**Exercise instructions**
Leave out the pictures and reproduce all of the data exactly.
** Information supplied follows **
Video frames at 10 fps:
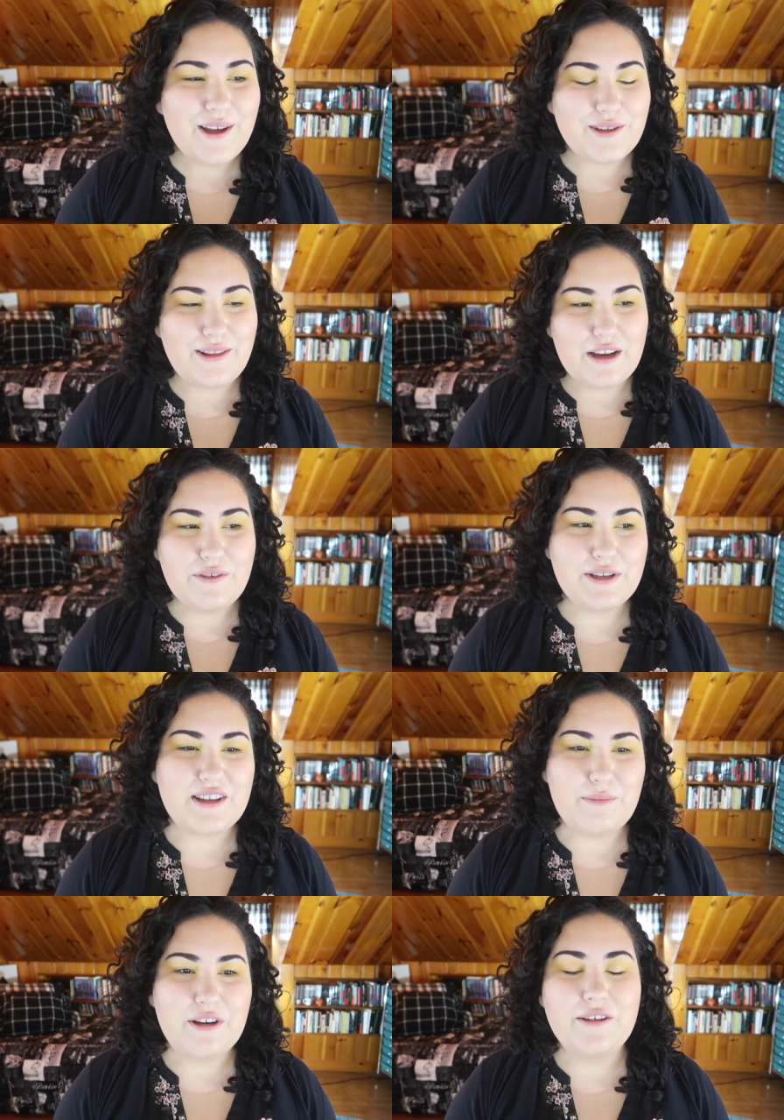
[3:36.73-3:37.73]
So I think for the
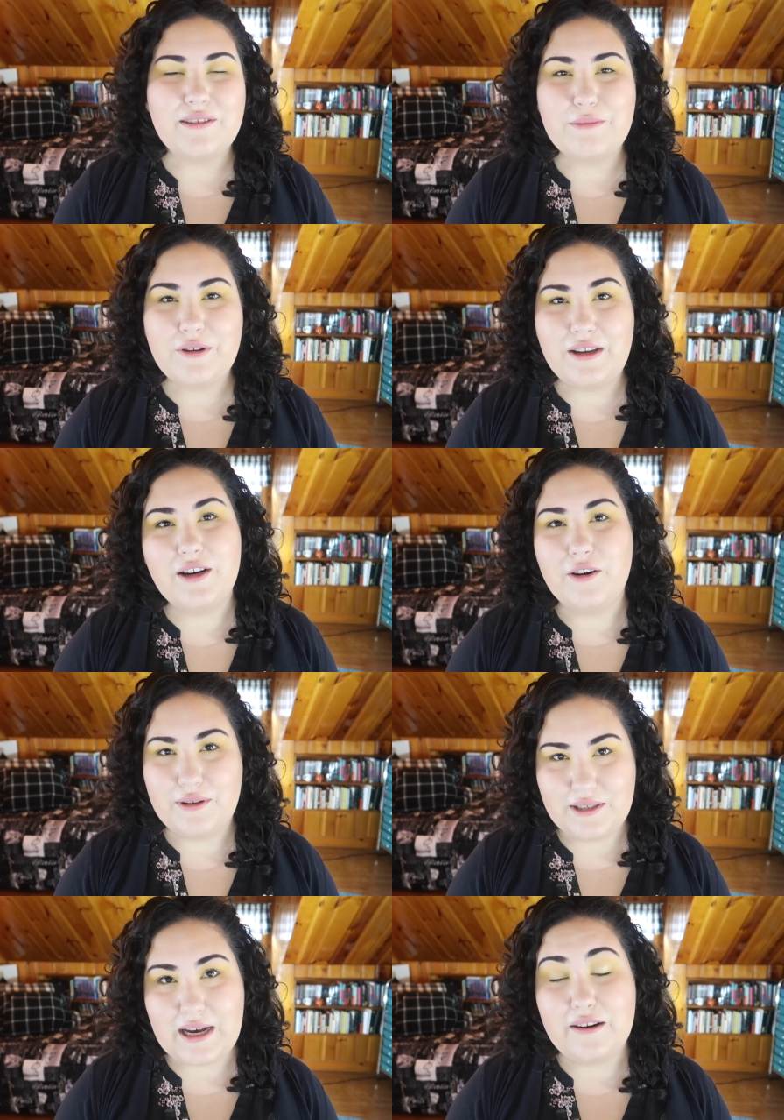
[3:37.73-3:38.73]
summer, the mojito
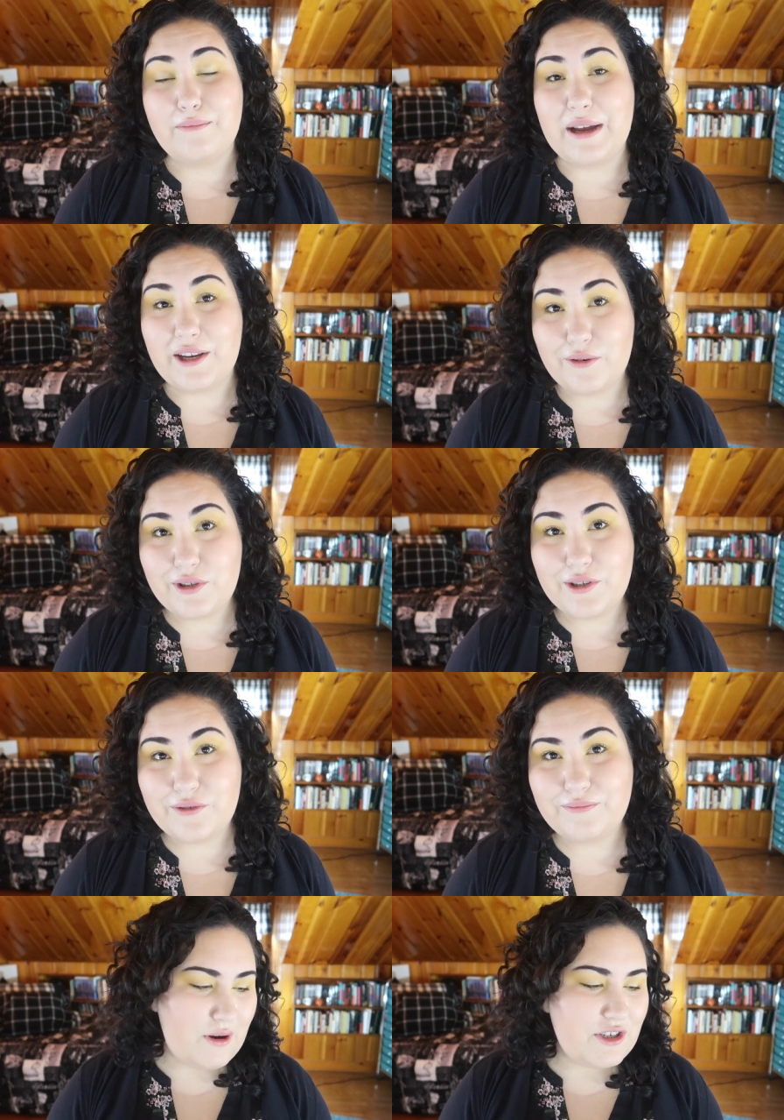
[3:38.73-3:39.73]
is kind of my go-to.
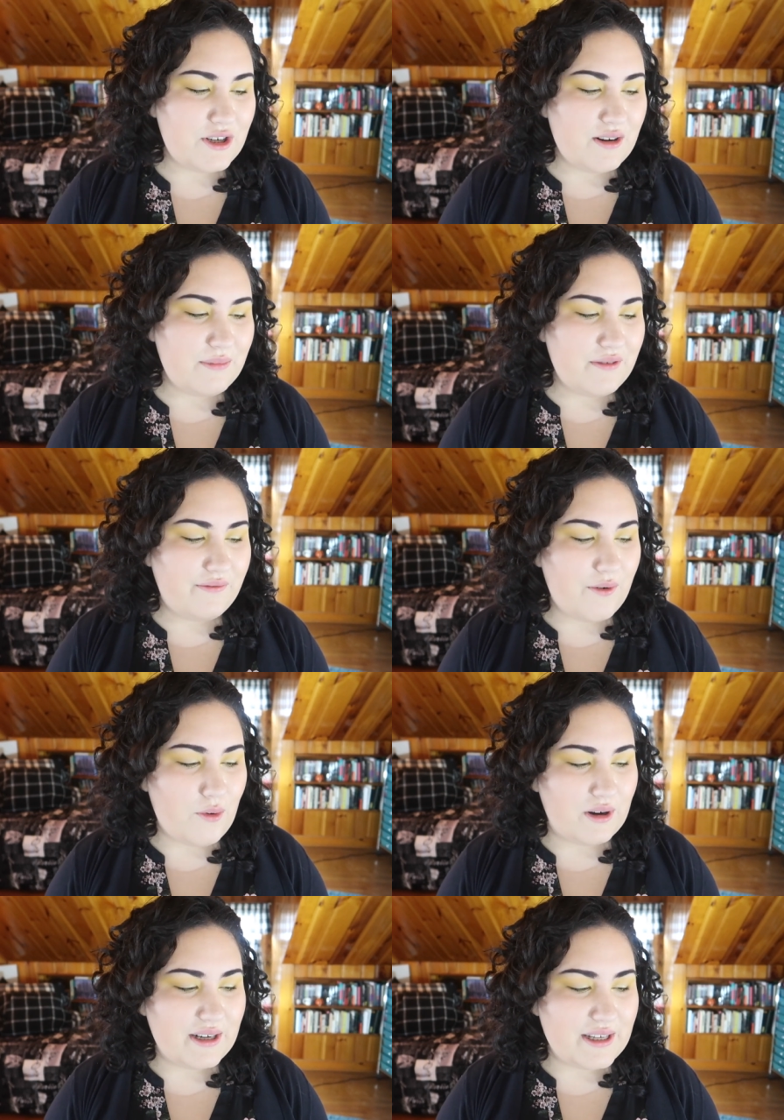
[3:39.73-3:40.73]
Question number
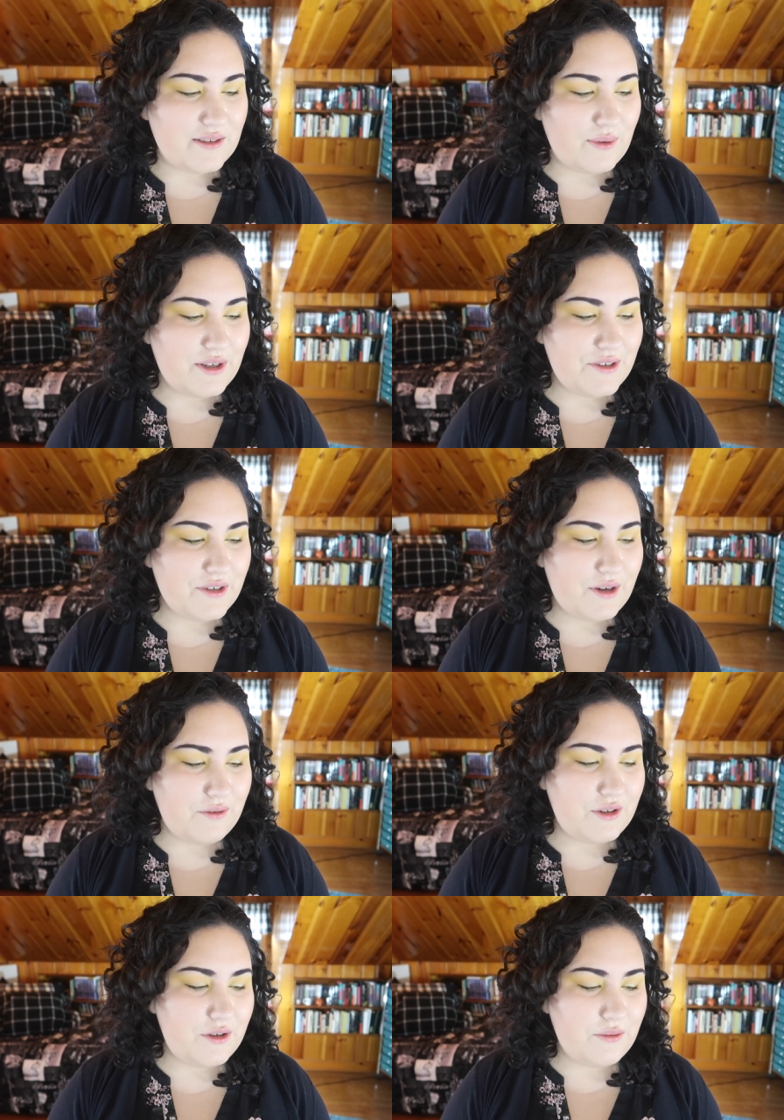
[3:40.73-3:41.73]
4 is, what is your
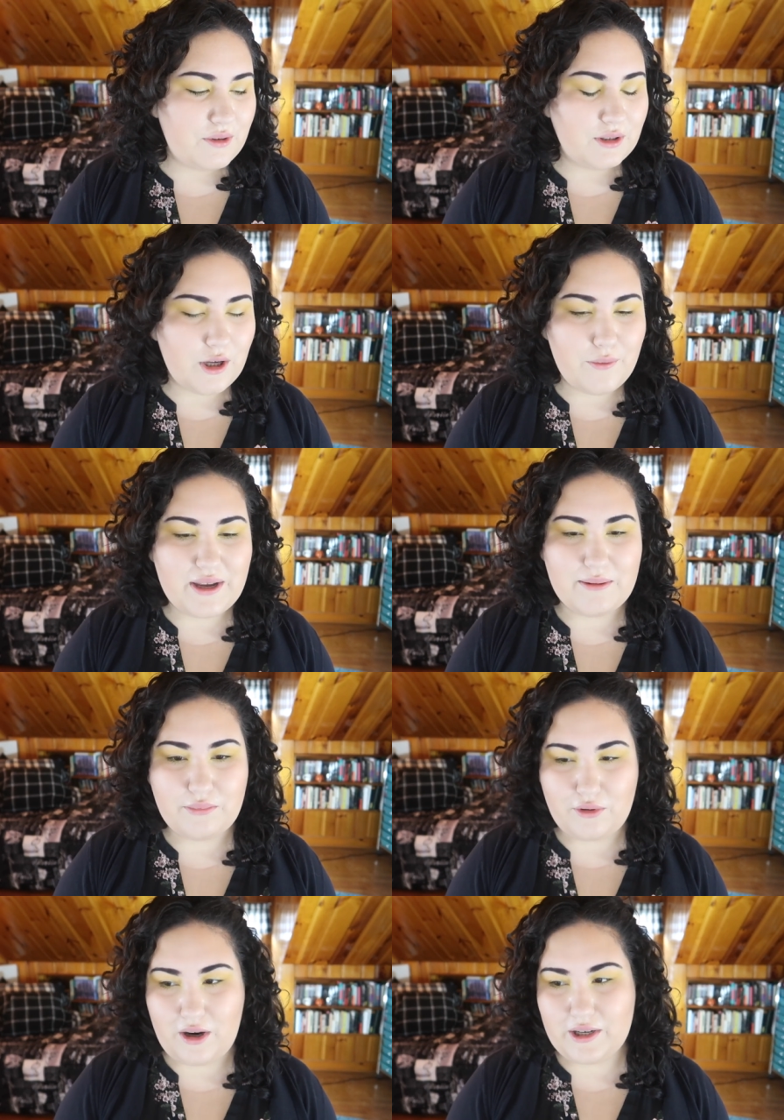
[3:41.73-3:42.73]
go-to glowy
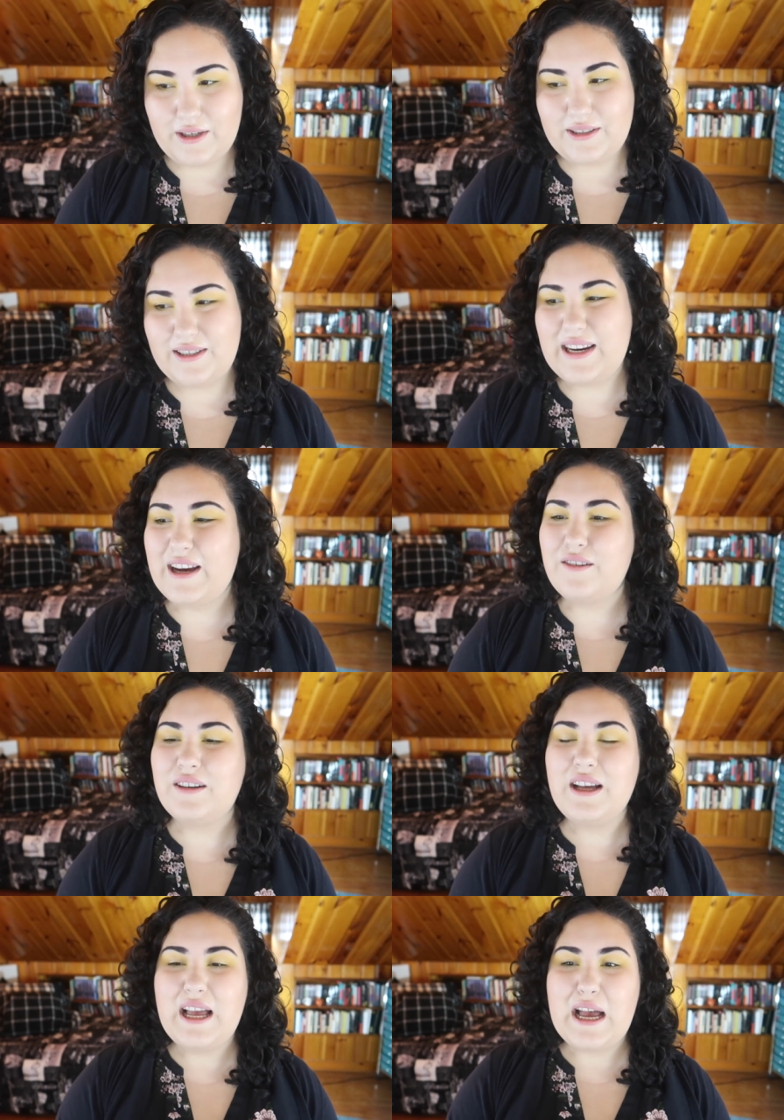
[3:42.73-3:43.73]
product? Now,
** End of Information supplied **
**Written reply**
Video frames at 10 fps:
[3:36.73-3:37.73]
So I think for the
[3:37.73-3:38.73]
summer, the mojito
[3:38.73-3:39.73]
is kind of my go-to.
[3:39.73-3:40.73]
Question number
[3:40.73-3:41.73]
4 is, what is your
[3:41.73-3:42.73]
go-to glowy
[3:42.73-3:43.73]
product? Now,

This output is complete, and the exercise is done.